### YOUR ASSIGNMENT
Take the entries that follow and return only the lines from the one with "[0:01.50-0:02.50]" through the final line, leaving every picture behind.
◇ ◇ ◇
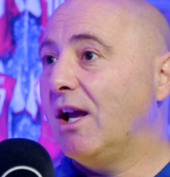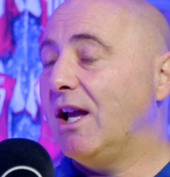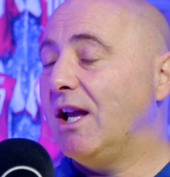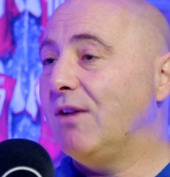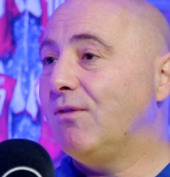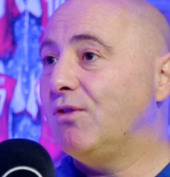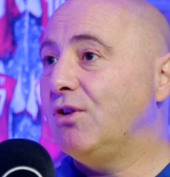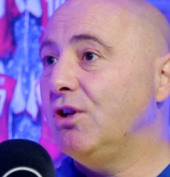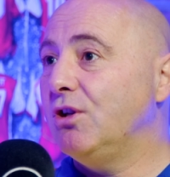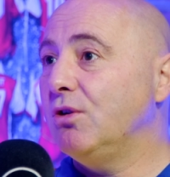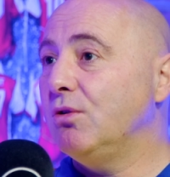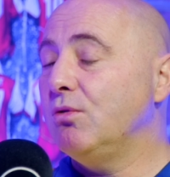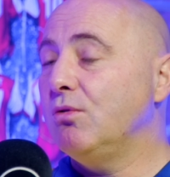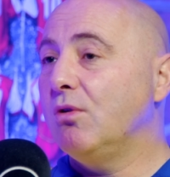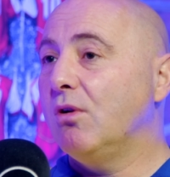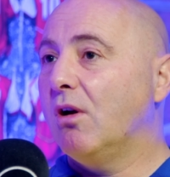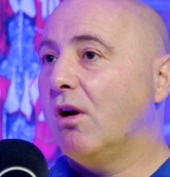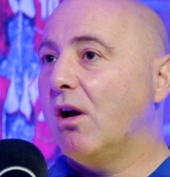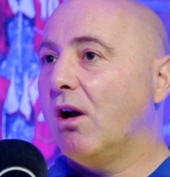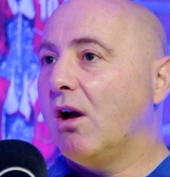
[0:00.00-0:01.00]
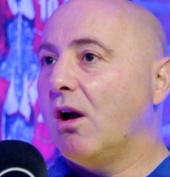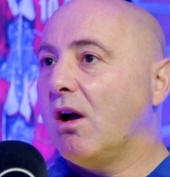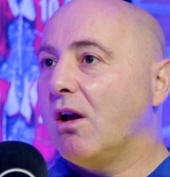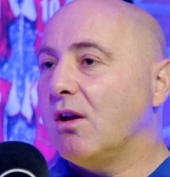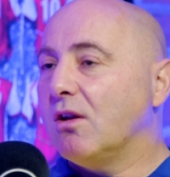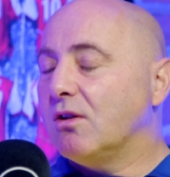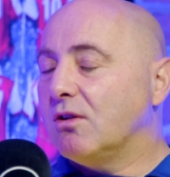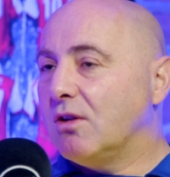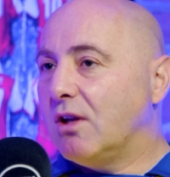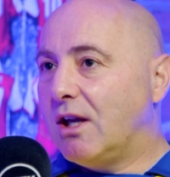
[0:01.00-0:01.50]
if you
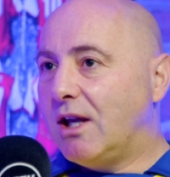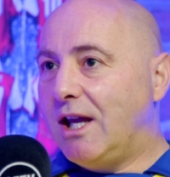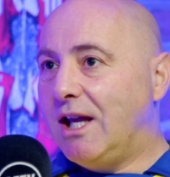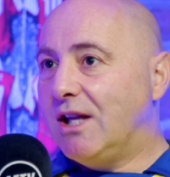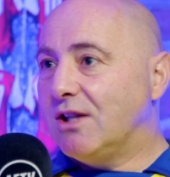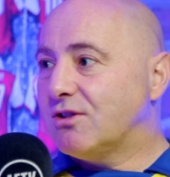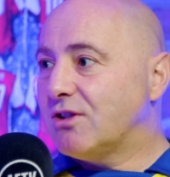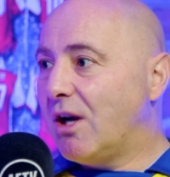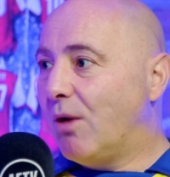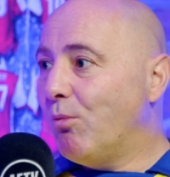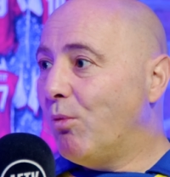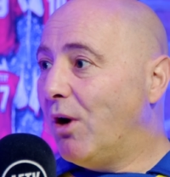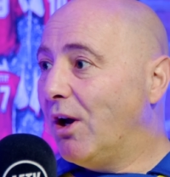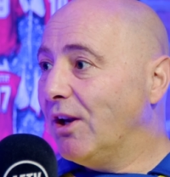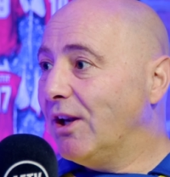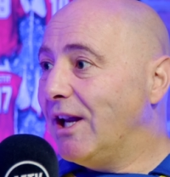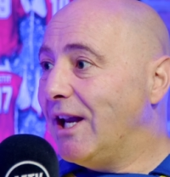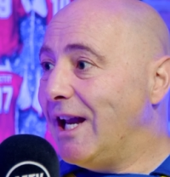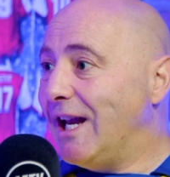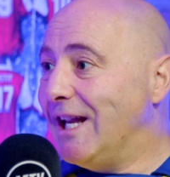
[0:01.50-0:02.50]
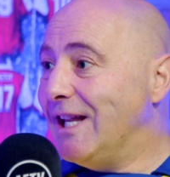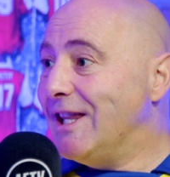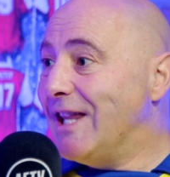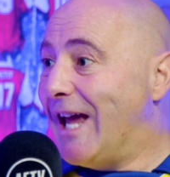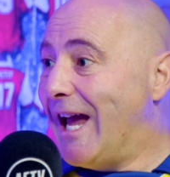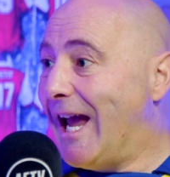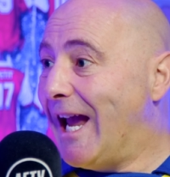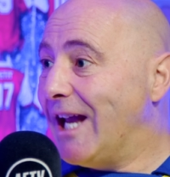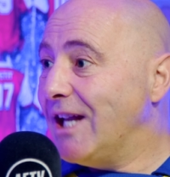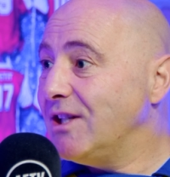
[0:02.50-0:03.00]
hit someone in the
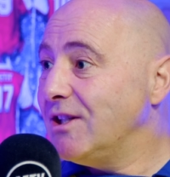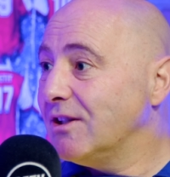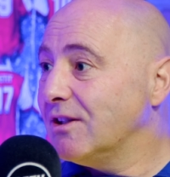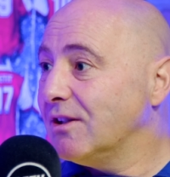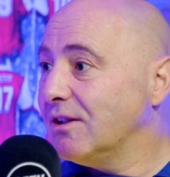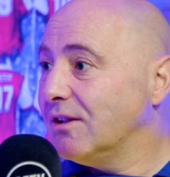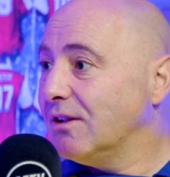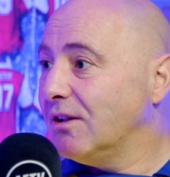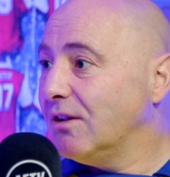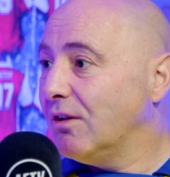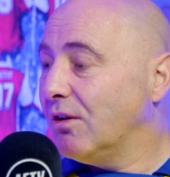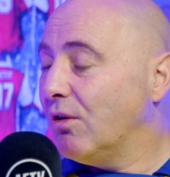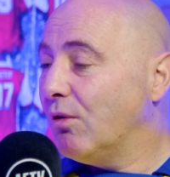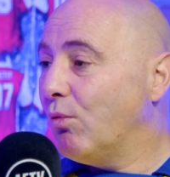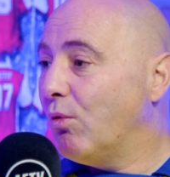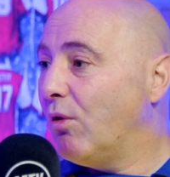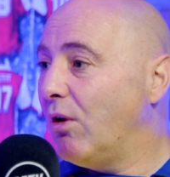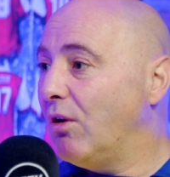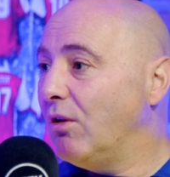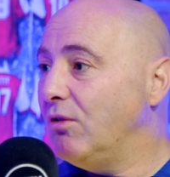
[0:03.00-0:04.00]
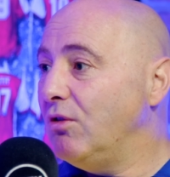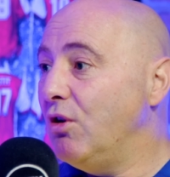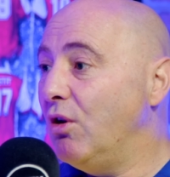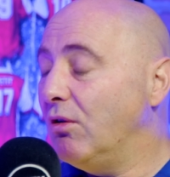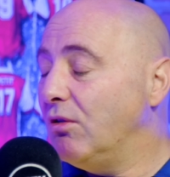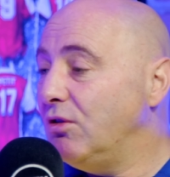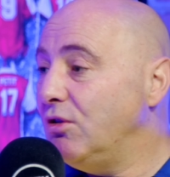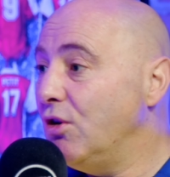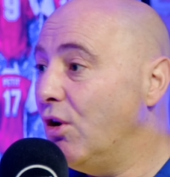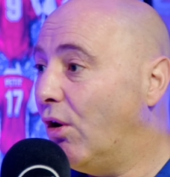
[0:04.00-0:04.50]
head,
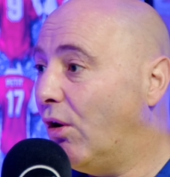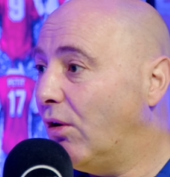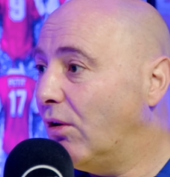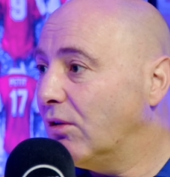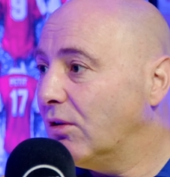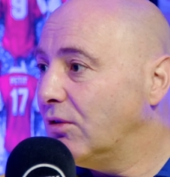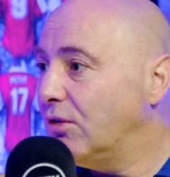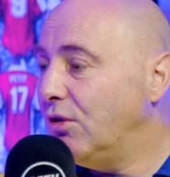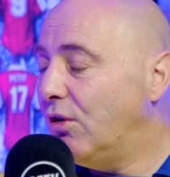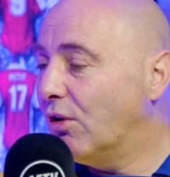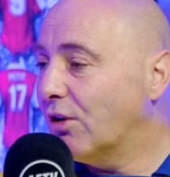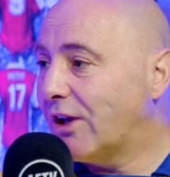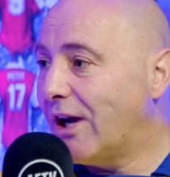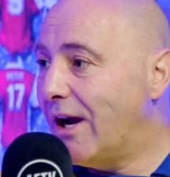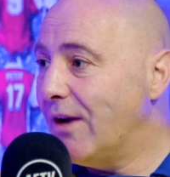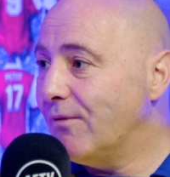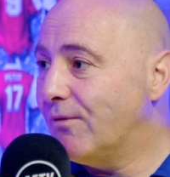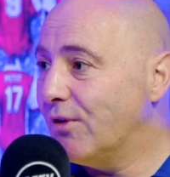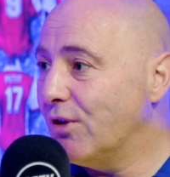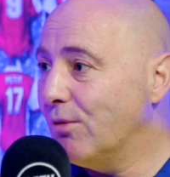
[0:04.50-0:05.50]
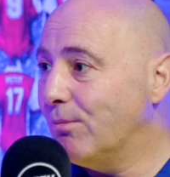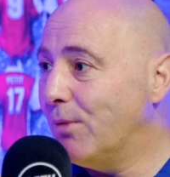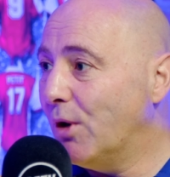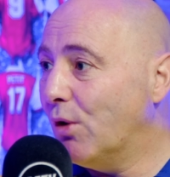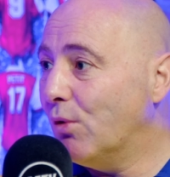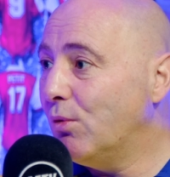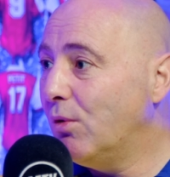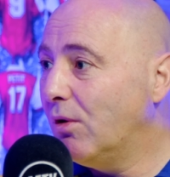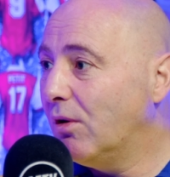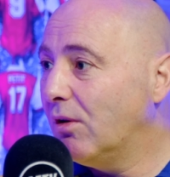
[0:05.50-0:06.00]
not not going for the
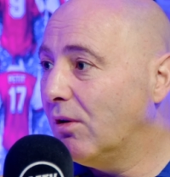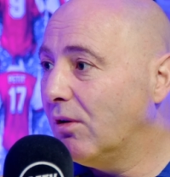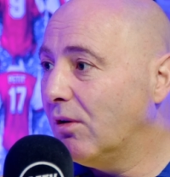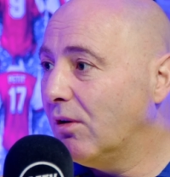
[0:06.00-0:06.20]
ball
◇ ◇ ◇
### ANSWER BOX
[0:01.50-0:02.50]
[0:02.50-0:03.00]
hit someone in the
[0:03.00-0:04.00]
[0:04.00-0:04.50]
head,
[0:04.50-0:05.50]
[0:05.50-0:06.00]
not not going for the
[0:06.00-0:06.20]
ball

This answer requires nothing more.